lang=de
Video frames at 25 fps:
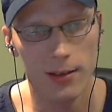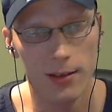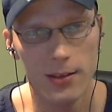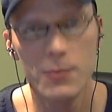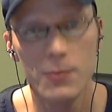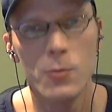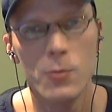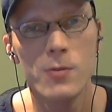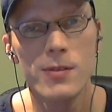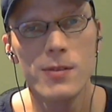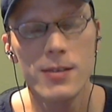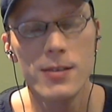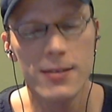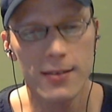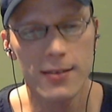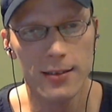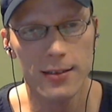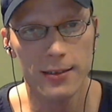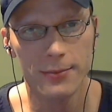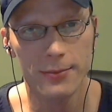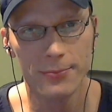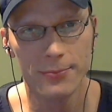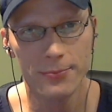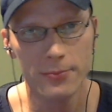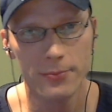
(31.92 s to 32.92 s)
es muss nicht
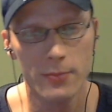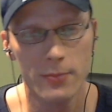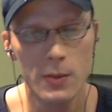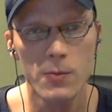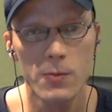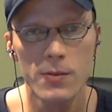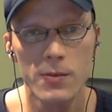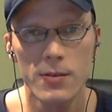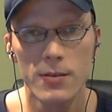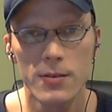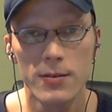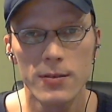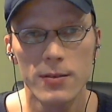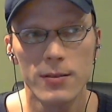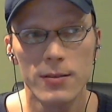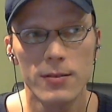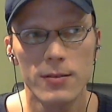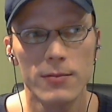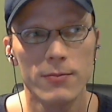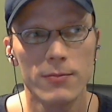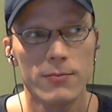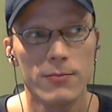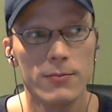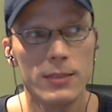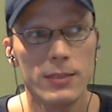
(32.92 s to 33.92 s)
sein. Man muss,
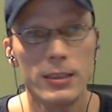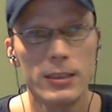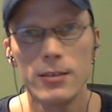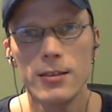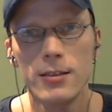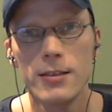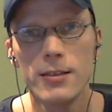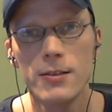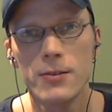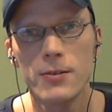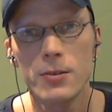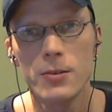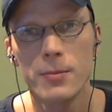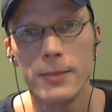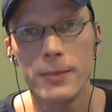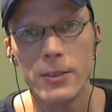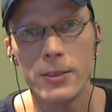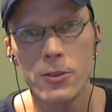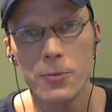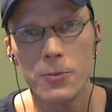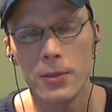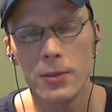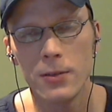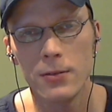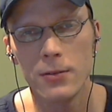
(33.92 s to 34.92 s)
wenn ich ein
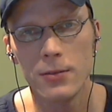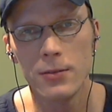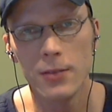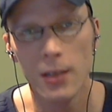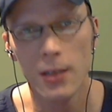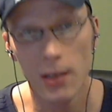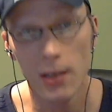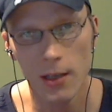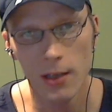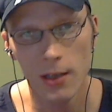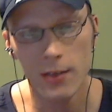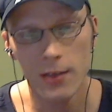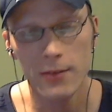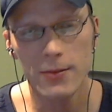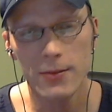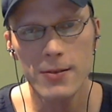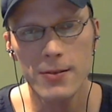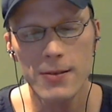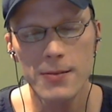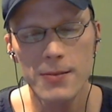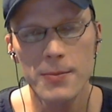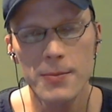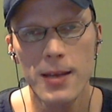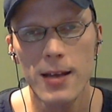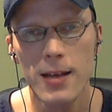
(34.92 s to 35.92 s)
Instrument spiele, soll
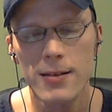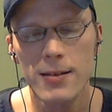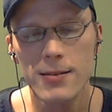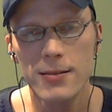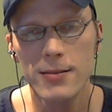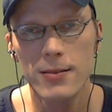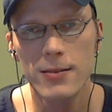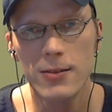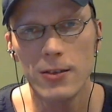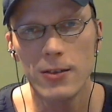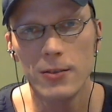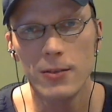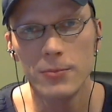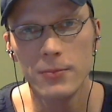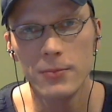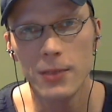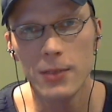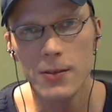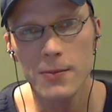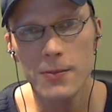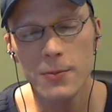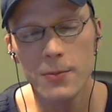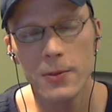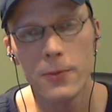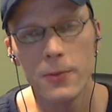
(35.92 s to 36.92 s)
es aus dem Herzen kommen,
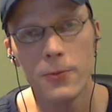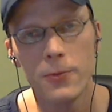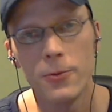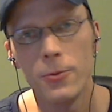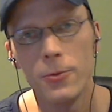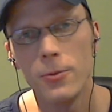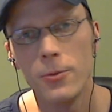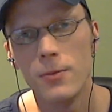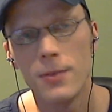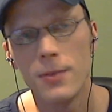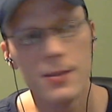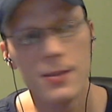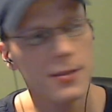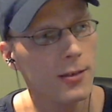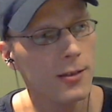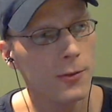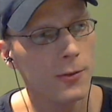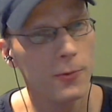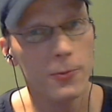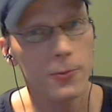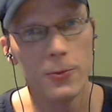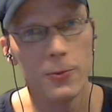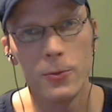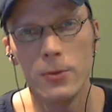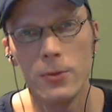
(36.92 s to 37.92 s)
aus dem Gefühl, was ich
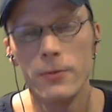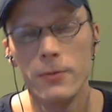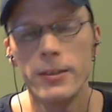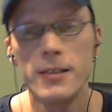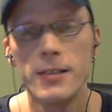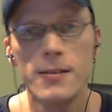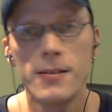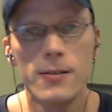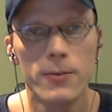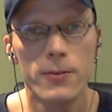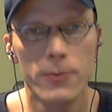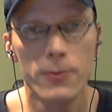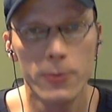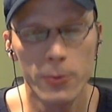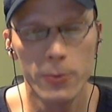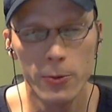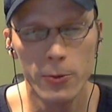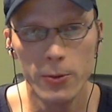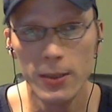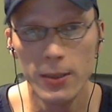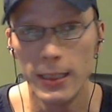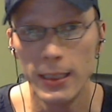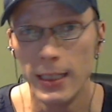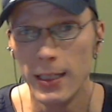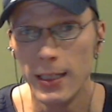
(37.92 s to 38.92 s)
gerade fühle, wie ich es
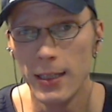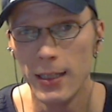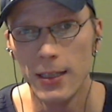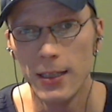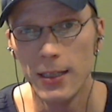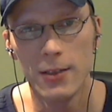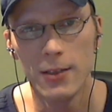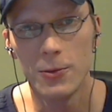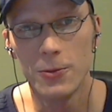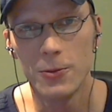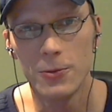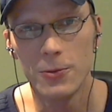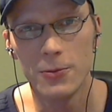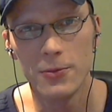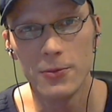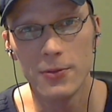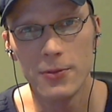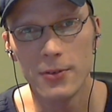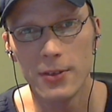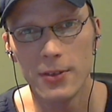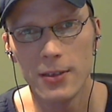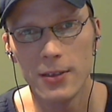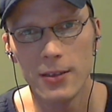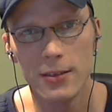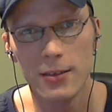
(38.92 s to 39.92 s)
fühle.
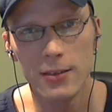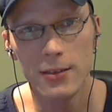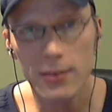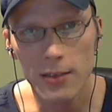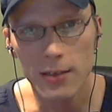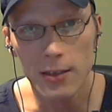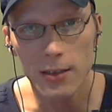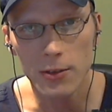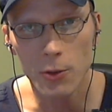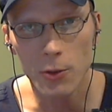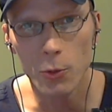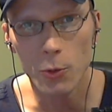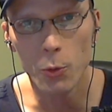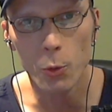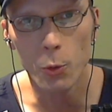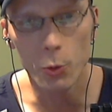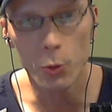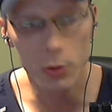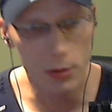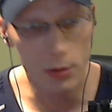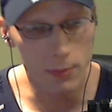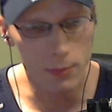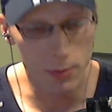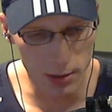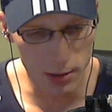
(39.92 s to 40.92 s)
Und äh, nicht nach einer
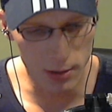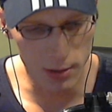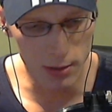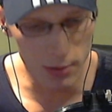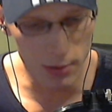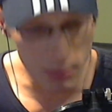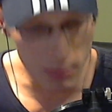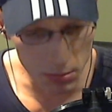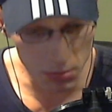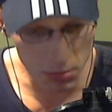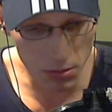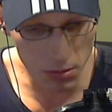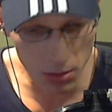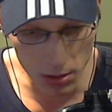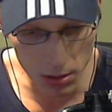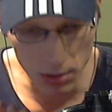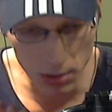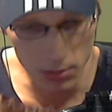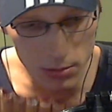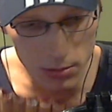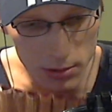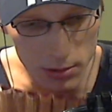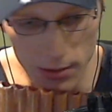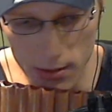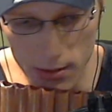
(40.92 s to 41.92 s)
Note, wo ich hin, ah,
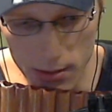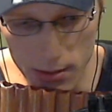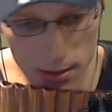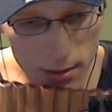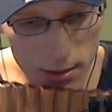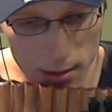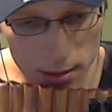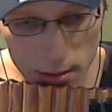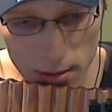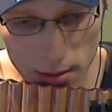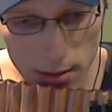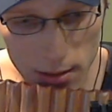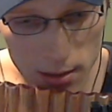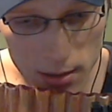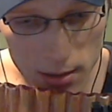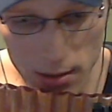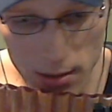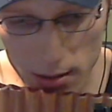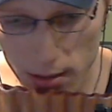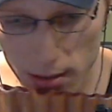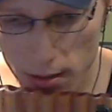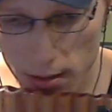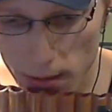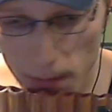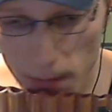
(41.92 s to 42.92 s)
hier C, D,
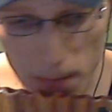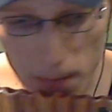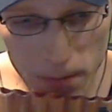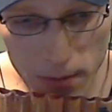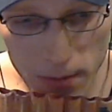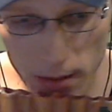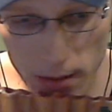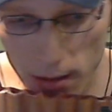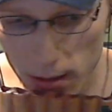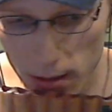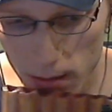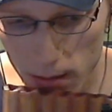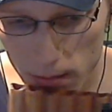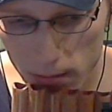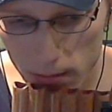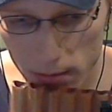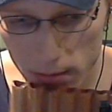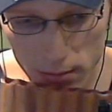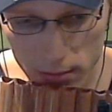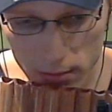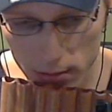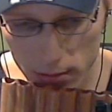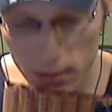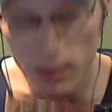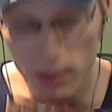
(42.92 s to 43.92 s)
E, F, G
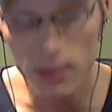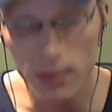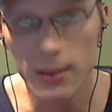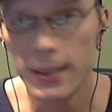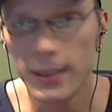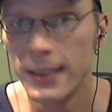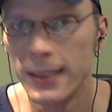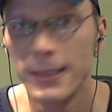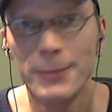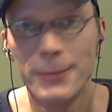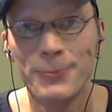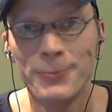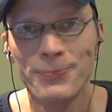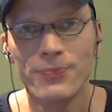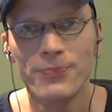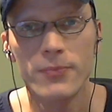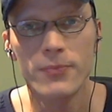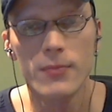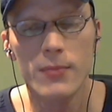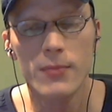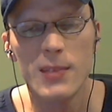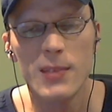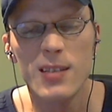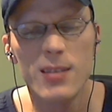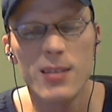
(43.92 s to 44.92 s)
und ein K.
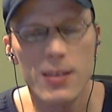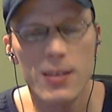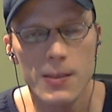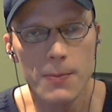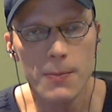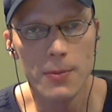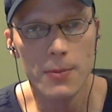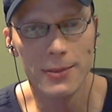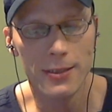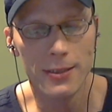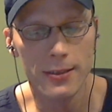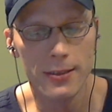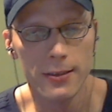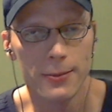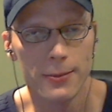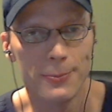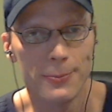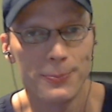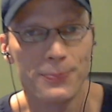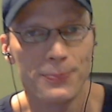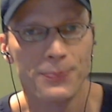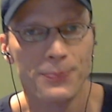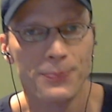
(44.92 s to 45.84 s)
Das geht es bei mir nicht.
-=-=-
In the listing above, find the line containing "(36.92 s to 37.92 s)" and restate it and every later line verbatim, with the pictures left out.

**Answer below**
(36.92 s to 37.92 s)
aus dem Gefühl, was ich
(37.92 s to 38.92 s)
gerade fühle, wie ich es
(38.92 s to 39.92 s)
fühle.
(39.92 s to 40.92 s)
Und äh, nicht nach einer
(40.92 s to 41.92 s)
Note, wo ich hin, ah,
(41.92 s to 42.92 s)
hier C, D,
(42.92 s to 43.92 s)
E, F, G
(43.92 s to 44.92 s)
und ein K.
(44.92 s to 45.84 s)
Das geht es bei mir nicht.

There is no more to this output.